From: Mithun Cy <mithun(dot)cy(at)enterprisedb(dot)com>
To: pgsql-hackers <pgsql-hackers(at)postgresql(dot)org>
Cc: Amit Kapila <amit(dot)kapila16(at)gmail(dot)com>
Subject: [POC] A better way to expand hash indexes.
Date: 2017-02-17 13:51:32
Message-ID: CAD__OuhG6F1gQLCgMQNnMNgoCvOLQZz9zKYJQNYvYmmJoM42gA@mail.gmail.com
Views: Raw Message | Whole Thread | Download mbox | Resend email
Thread:
Lists: pgsql-hackers

Hi all,

As of now, we expand the hash index by doubling the number of bucket
blocks. But unfortunately, those blocks will not be used immediately.
So I thought if we can differ bucket block allocation by some factor,
hash index size can grow much efficiently. I have written a POC patch
which does following things -
Say at overflow point 'i' we need to add new "x = 2^(i-1)" buckets as
per the old code, I think we can do this addition of buckets in a
controlled way. Instead of adding all of 'x' bucket blocks at a time,
the patch will add x/4 blocks at a time. And, once those blocks are
consumed, it adds next installment of x/4 blocks. And, this will
continue until all of 'x' blocks of the overflow point 'i' is
allocated.
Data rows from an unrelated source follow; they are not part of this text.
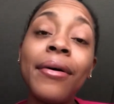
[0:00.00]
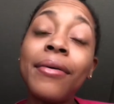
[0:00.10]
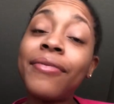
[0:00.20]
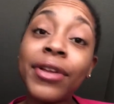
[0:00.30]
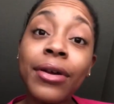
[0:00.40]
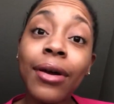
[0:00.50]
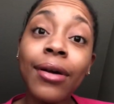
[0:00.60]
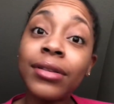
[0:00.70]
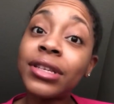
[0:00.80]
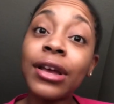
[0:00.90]
for you
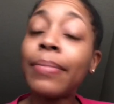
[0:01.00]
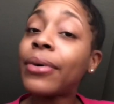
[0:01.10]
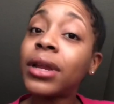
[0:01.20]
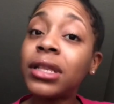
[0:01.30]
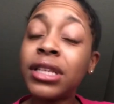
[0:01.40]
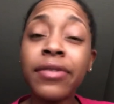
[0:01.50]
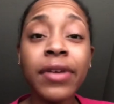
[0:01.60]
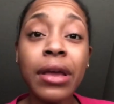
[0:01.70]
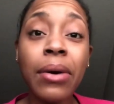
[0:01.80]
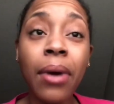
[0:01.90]
girls here at Pretty
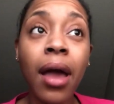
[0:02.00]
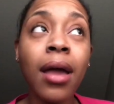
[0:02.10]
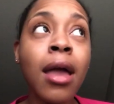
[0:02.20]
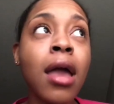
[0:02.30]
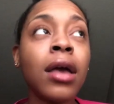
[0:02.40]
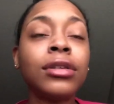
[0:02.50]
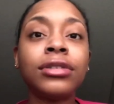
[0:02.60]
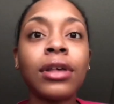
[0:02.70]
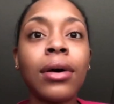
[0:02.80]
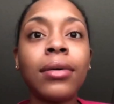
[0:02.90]
TV. Okay,
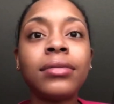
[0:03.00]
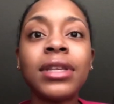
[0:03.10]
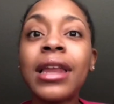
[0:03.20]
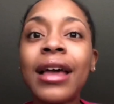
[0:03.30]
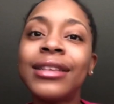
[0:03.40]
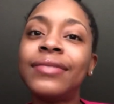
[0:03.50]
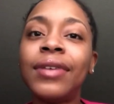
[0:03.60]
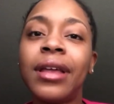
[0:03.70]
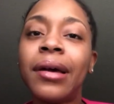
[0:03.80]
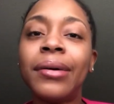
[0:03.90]
so today's
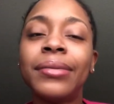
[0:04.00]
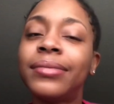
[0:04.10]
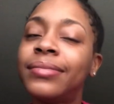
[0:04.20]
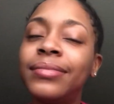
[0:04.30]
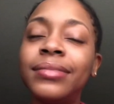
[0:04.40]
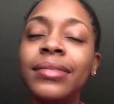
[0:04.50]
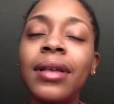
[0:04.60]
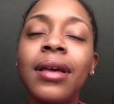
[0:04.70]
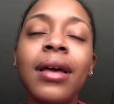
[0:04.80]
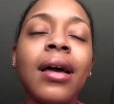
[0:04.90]
video,
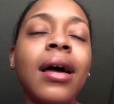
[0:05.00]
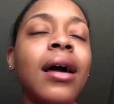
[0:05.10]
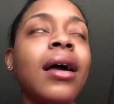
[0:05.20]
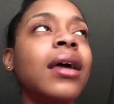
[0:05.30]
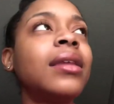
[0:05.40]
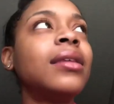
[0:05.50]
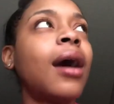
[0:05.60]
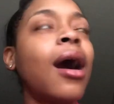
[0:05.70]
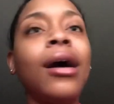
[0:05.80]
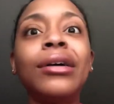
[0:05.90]
and
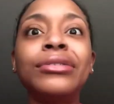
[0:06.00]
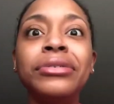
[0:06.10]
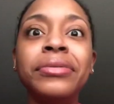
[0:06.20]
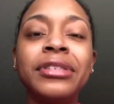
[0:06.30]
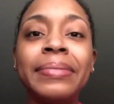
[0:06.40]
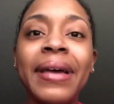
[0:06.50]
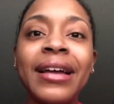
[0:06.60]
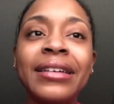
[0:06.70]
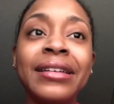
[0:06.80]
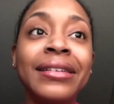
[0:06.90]
all due
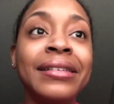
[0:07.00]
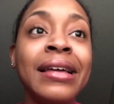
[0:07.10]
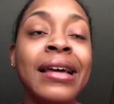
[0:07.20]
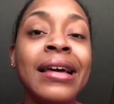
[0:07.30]
respect, andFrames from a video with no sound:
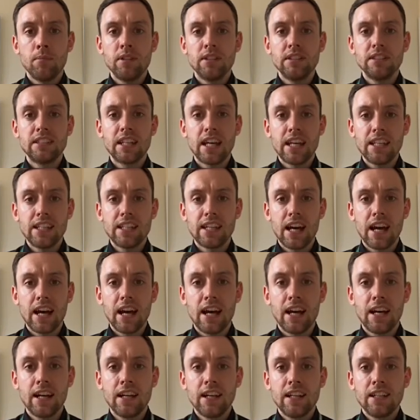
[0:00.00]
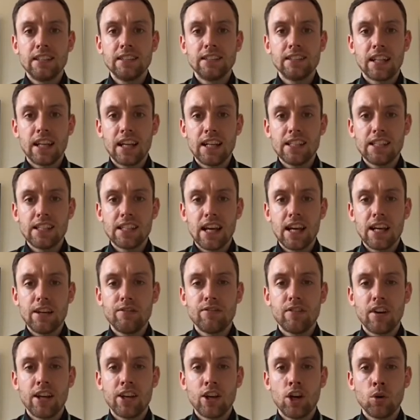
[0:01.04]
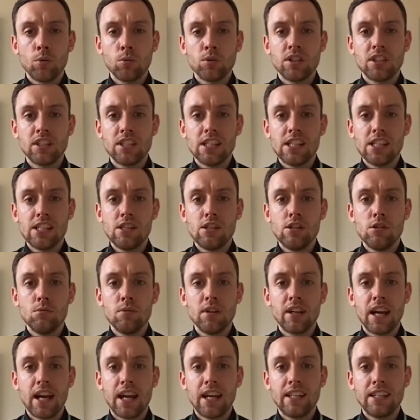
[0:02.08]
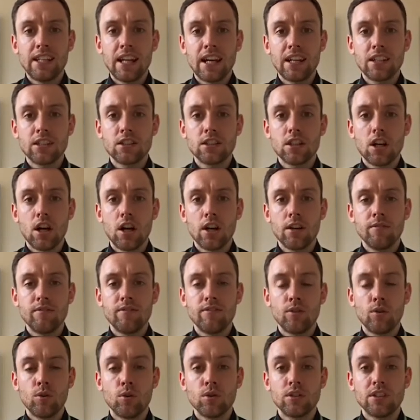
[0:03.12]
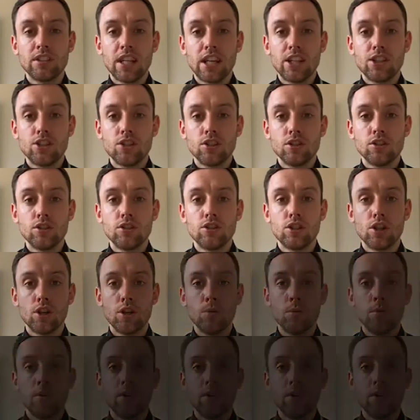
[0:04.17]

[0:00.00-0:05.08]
Take care, stay safe, and I will see you again next time for session 2.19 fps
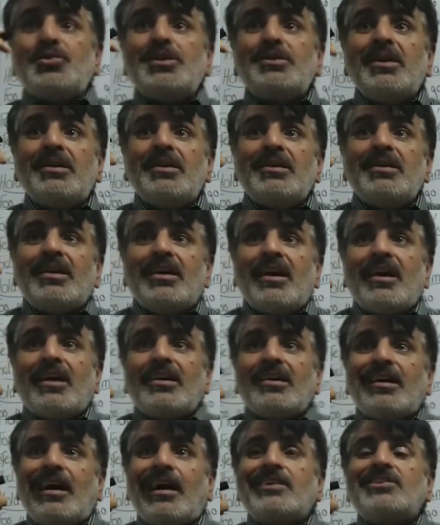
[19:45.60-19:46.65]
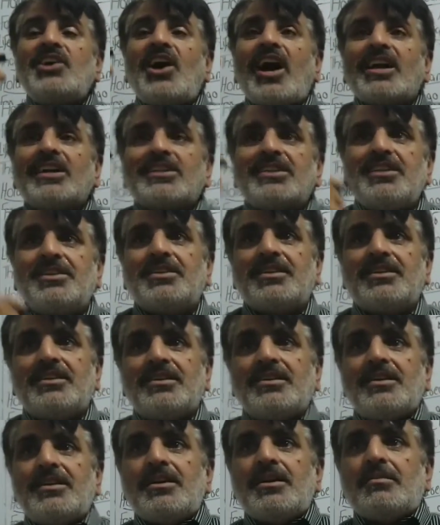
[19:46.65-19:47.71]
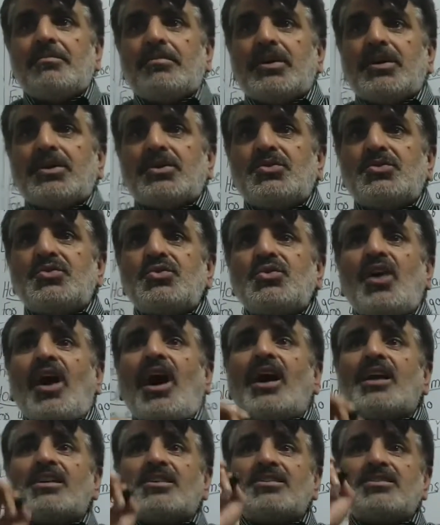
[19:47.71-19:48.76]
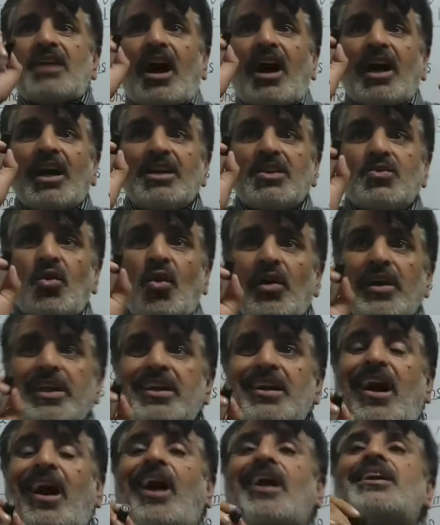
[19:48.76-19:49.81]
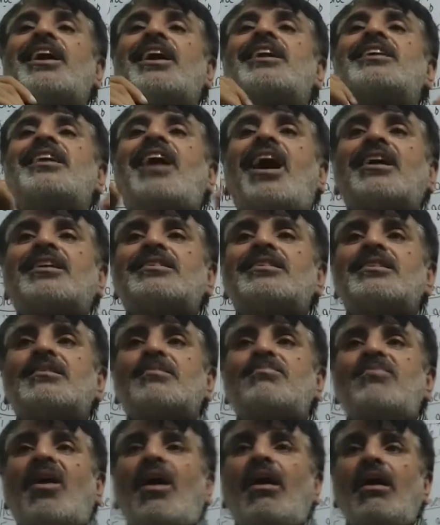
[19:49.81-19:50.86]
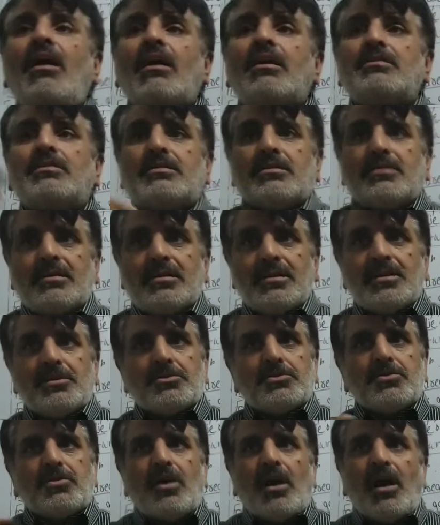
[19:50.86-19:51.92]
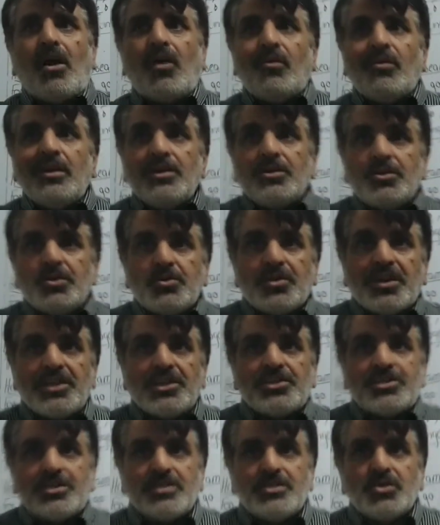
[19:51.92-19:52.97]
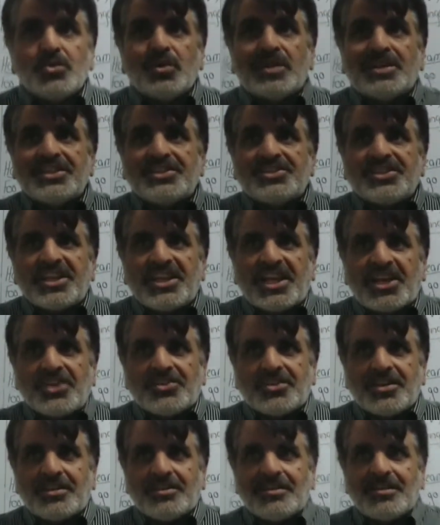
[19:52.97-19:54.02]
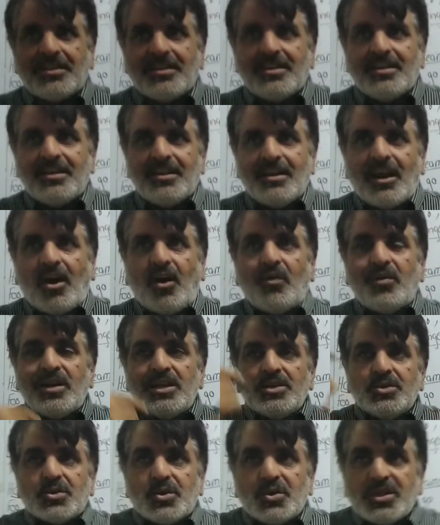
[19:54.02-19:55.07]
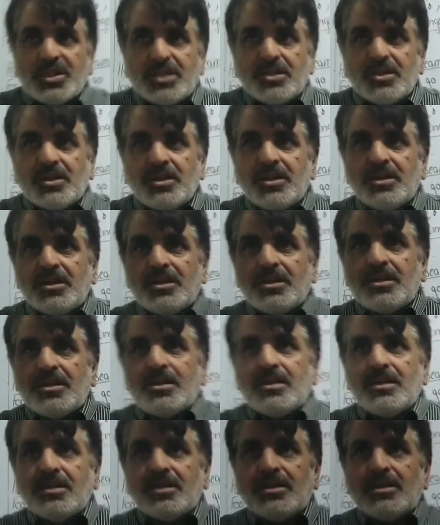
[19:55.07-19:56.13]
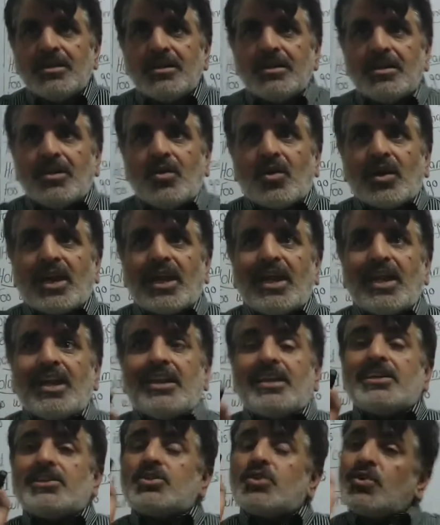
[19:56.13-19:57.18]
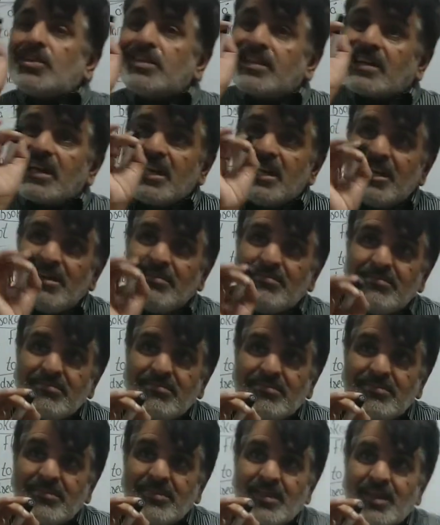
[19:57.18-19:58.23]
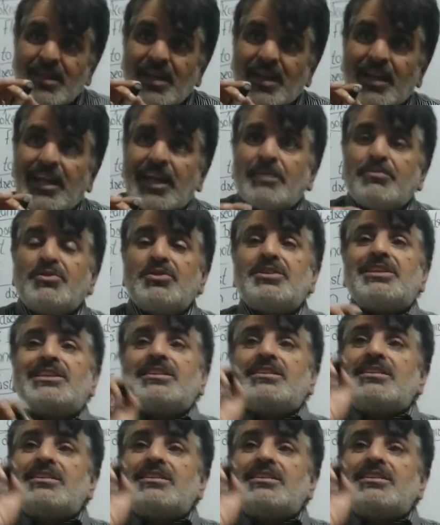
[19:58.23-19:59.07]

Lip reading: be a doctor, but you are not going on a doctor path. So how will you reach your destination? How will you reach? Okay, so dream if aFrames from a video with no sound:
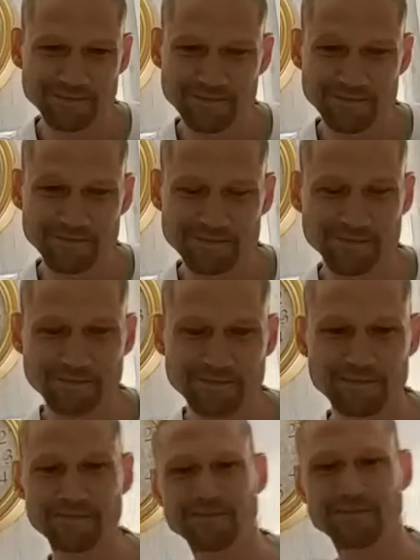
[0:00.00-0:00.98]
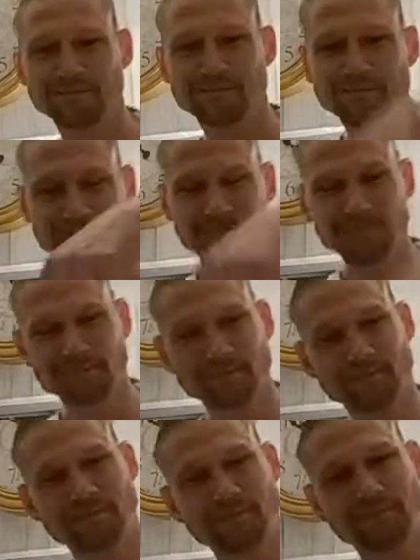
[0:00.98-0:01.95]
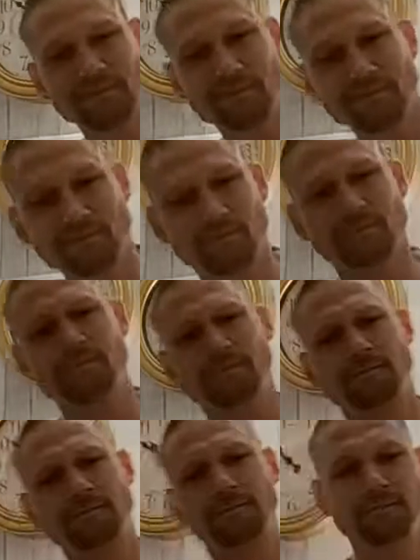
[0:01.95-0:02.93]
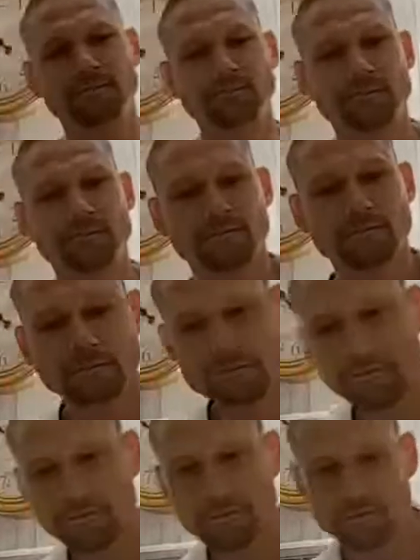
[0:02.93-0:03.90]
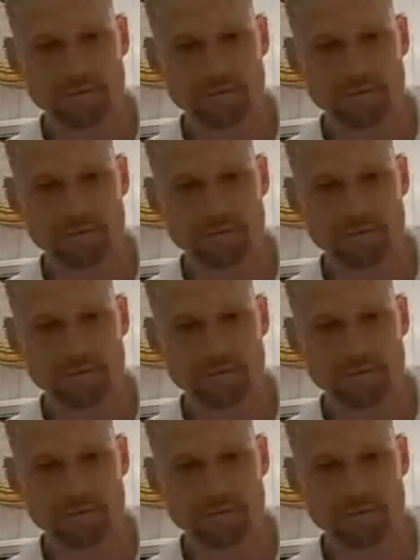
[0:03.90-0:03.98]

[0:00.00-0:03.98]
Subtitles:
Right, hang on. I'm just trying to do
My test result shows index size grows in a more efficient
way with above patch.

Note: This patch is just a POC. It can have bugs and I have to change
comments in the code, and README which are related to new changes.

Test:
create table t1(t int);
create index i1 on t1 using hash(t);
And then, Incrementally add rows as below.
insert into t1 select generate_series(1, 10000000);

records base index new patch
in million -- size(MB) -- index size(MB)

10 384 384

20 768 768

30 1417 1161

40 1531 1531

50 2556 1788

60 2785 2273

70 2963 2709

80 3060 3061

90 5111 3575

100 5111 3575

To implement such an incremental addition of bucket blocks I have to
increase the size of array hashm_spares in meta page by four times.
Also, mapping methods which map a total number of buckets to a
split-point position of hashm_spares array, need to be changed. These
changes create backward compatibility issues.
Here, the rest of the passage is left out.